THE provocative and much-discussed This Is Your Life programme returns to television on Monday.


The framework is much the same as before - though certain lessons learnt by trial and error will be put to good use.


Somewhere in Britain at this moment are at least a dozen men and women who may have nothing in common except for one thing - that at a given moment in the next six months they will find themselves confronted by a smiling Eamonn Andrews, who will be saying, to their intense astonishment, "This Is Your Life!"


Many "possibles" have already been discussed and discarded. The lives of the more likely ones are already being examined.


The BBC's research team is busy interviewing friends and relatives, examining the background of each "Life", and trying to gauge the probable personal reaction of the subject.


The last programme we saw brought together a number of people whose stories had been considered worth telling. Donald Campbell, Ted Ray, Hugh Oloff De Wet (who had been six years in German prisons, two of those under sentence of death) were among them. So were Henry Starling, the Billingsgate fish porter, and his blind wife Maude.

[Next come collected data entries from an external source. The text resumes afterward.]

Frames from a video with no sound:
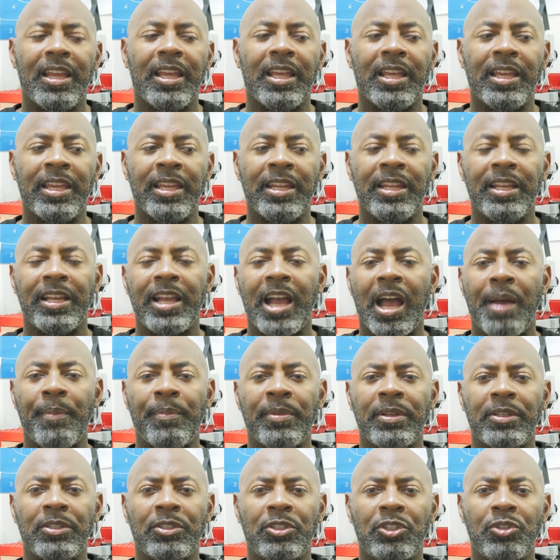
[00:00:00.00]
any
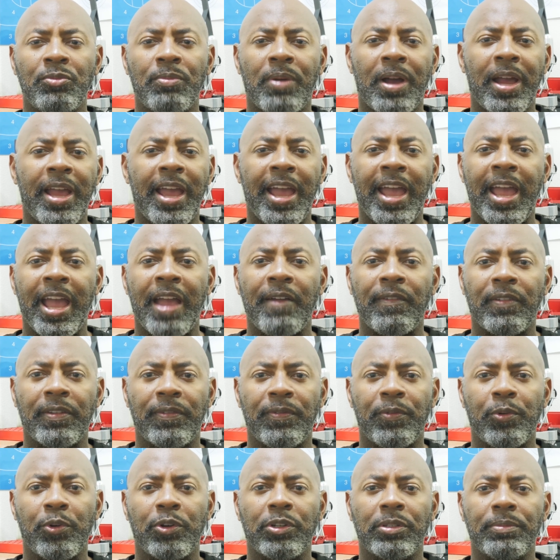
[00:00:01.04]
comments you might have as
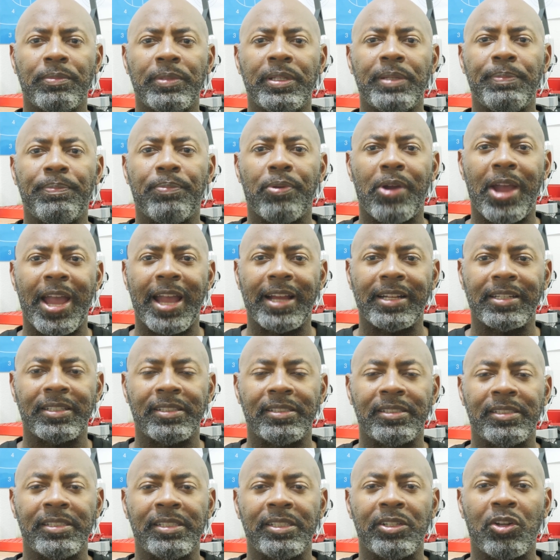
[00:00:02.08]
far as me
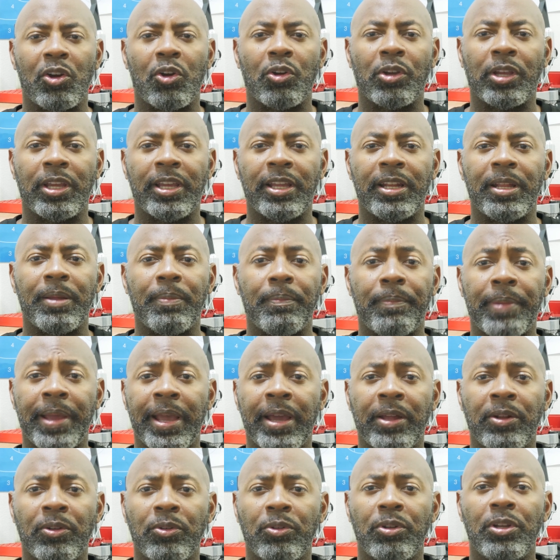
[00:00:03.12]
practicing or getting
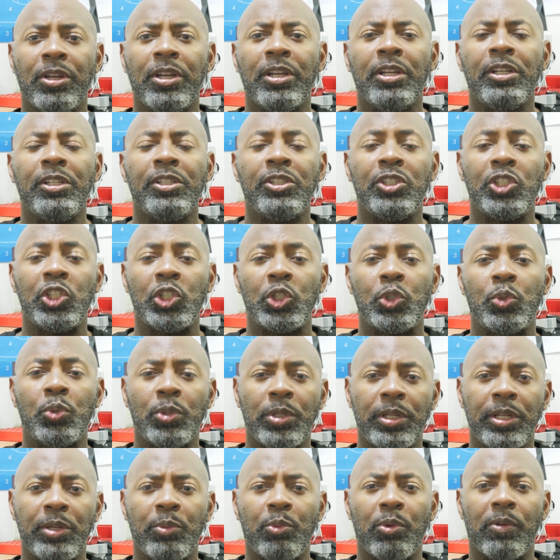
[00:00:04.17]
better
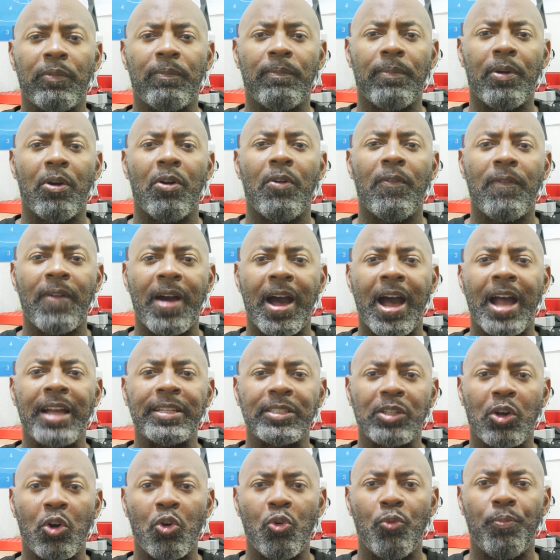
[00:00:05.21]
shooting with both
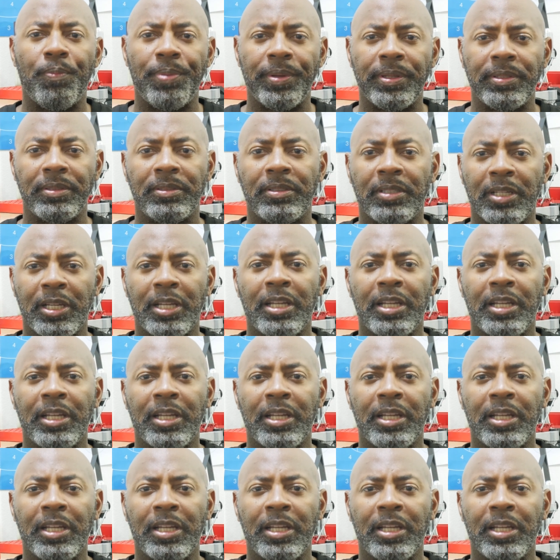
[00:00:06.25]
eyes open,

It was a shrewd move, because these people were so patiently sincere that even the scoffers had to relent. There could be no possible collusion between them and the production staff.


Since the last programme, Eamonn Andrews has been to America and attended several programmes in the still highly popular series which has been running week in, week out, for years.


Transatlantic methods are more direct than ours: the approach to the emotions is more drastic.


But at least it has been proved that the basic idea can be translated into terms which are not offensive to the majority of British viewers - although it is a taste that some of the more fastidious among us will never acquire.


"More than ever," Eamonn said to me, "am I glad that I have been in the Chair of Honour myself." (Viewers may remember that the tables were turned on the master-of-ceremonies when, because of a leakage of information to the Press, the Stanley Matthews programme was cancelled).


"It helps me as the interviewer to know just how these people feel and what their reaction is to my questions, and to the surprise of meeting friends and relatives they may not have talked to for many years."